Emmanuel stared at the closed study door for a full minute. His cheek still stung, and his pride was wounded far worse.

He stormed into the master bedroom, ripping off his tie and throwing it on the floor. He yanked open the closet door to change his shirt.

He stopped.

The left side of the closet was empty.

The rows of dresses, the shoe racks, the organized shelves of handbags-all gone. Only the bare wooden hangers remained, swinging slightly from the draft.

A cold knot formed in his stomach. He turned and walked back out to the living room. The front door was still closed. She hadn't left.

Then where were her clothes?

He found her standing in the center of the living room, a manila folder on the coffee table in front of her.

"Are you moving your clothes to the guest room?" he asked, his voice dripping with sarcasm. "Because that's the most childish thing you've-"

"Sit down, Emmanuel."

Fiona's voice was different. It was quiet, stripped of all the emotion, the anger, the hurt. It was the voice of a stranger.

He didn't sit. He walked over to the coffee table and looked down at the folder.

"What is this?"

"Open it."

He picked up the folder and flipped it open.

The words at the top of the first page hit him like a physical blow.

PETITION FOR DISSOLUTION OF MARRIAGE.

He stared at it, his brain struggling to process the words. He flipped through the pages. She was asking for nothing. No alimony. No property. No shares. Just her personal belongings and a clean break.

He let out a bark of laughter, but there was no humor in it. He threw the folder back onto the table, the papers scattering.

"You've lost your mind." He looked at her, his eyes hard. "You think this is a negotiation? You think you can scare me with this?"

"It's not a negotiation," Fiona said. "It's a notification."

Emmanuel stepped closer, using his height to loom over her. "I am not signing this."

"You don't have to. New York is a no-fault state. I can file regardless."

"It takes a year to finalize a contested divorce," he shot back. "And I will contest it. You're not going anywhere."

Fiona didn't back down. She looked up at him, her gaze unflinching. "I was pregnant, Emmanuel."

The words hung in the air between them.

Emmanuel's expression hardened. "We're not doing this again."

"I was pregnant," she repeated, her voice rising. "I was carrying your child. And I lost it. While I was lying on that floor, bleeding out, you were holding Carley Marshall's hand."

"She was in the hospital!" he roared, his control snapping. "There was no baby! You made it up to manipulate me, just like you're trying to manipulate me now with this ridiculous document!"

"I was at Lenox Hill last night," Fiona said, her voice shaking with suppressed rage. "I had a D&C. I lost our baby."

"If you were really in the hospital, where are the bills? Where are the discharge papers?"

"The proof exists, Emmanuel," Fiona said, her voice eerily calm as she slid the hospital discharge paper from the back of the folder. She flipped it over, revealing the single sentence she had written on the back in the hospital bed: I, Fiona Miller, am taking my life back. "But I've realized it doesn't matter. You wouldn't believe the truth even if it was printed on hospital letterhead. I'm done trying to make you see me."
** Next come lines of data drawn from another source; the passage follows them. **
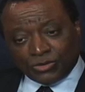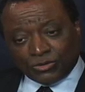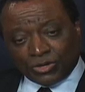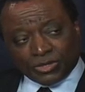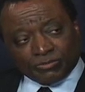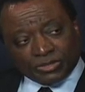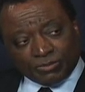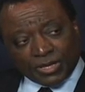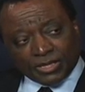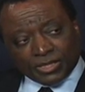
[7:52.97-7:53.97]
no longer
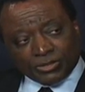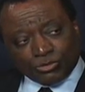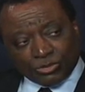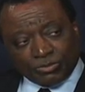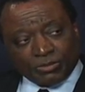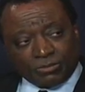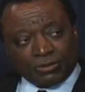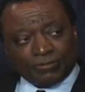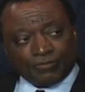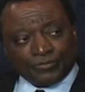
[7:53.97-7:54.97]
responding to the people.
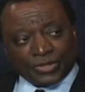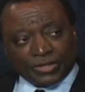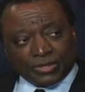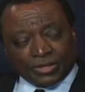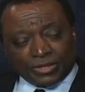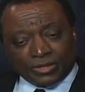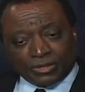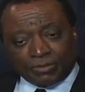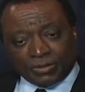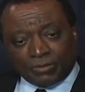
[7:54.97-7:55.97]

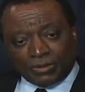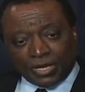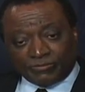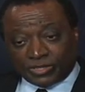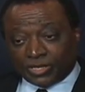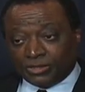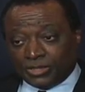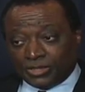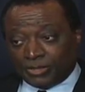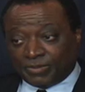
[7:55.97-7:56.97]
The people have said
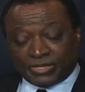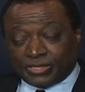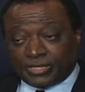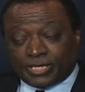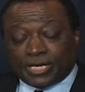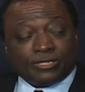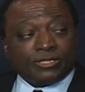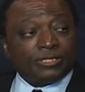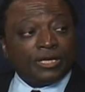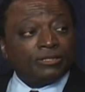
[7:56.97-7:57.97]
that they're basically against
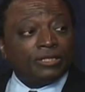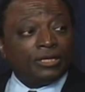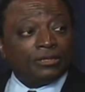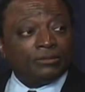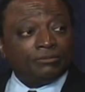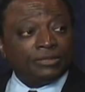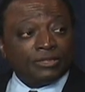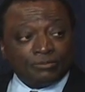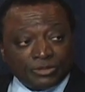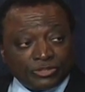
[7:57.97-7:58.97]
this health care, but
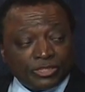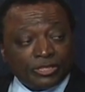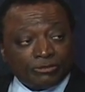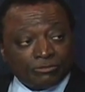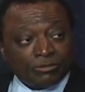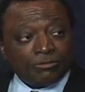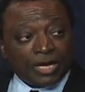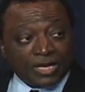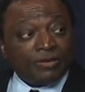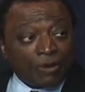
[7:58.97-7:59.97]
they're pushing it through
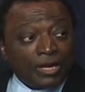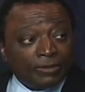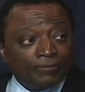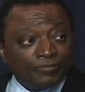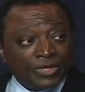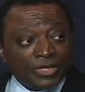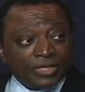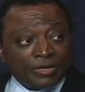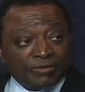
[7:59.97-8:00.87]
anyway. There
"Because it doesn't exist!" He stepped back, running a hand through his hair. "Do you think I'm stupid? Do you think I don't know when you're playing games?"

"I am not playing a game!" Fiona screamed, the sound tearing from her throat. "I lost a child! Our child! And you didn't even care enough to listen!"

"Even if it was true," Emmanuel said, his voice dropping to a cold, deadly whisper, "which it isn't, I never wanted a kid with you anyway."

The words hit Fiona like a sledgehammer to the chest.

The air left her lungs. The room tilted sideways.

"What did you say?"

"You heard me." He crossed his arms over his chest, his posture defensive, arrogant. "A clump of cells is not a child. And I certainly wouldn't want one with a woman who uses it as a bargaining chip."

Fiona stared at him. The man she had loved for three years. The man she had built a life with. The father of the child she had lost.

He was a monster.

The last flicker of warmth in her eyes died. It was like watching a candle being snuffed out, leaving only cold, dark ash.

She reached into her bag and pulled out a pen.

She picked up the divorce papers from the table. She didn't read them. She didn't hesitate. She signed her name at the bottom of every page with sharp, angry strokes.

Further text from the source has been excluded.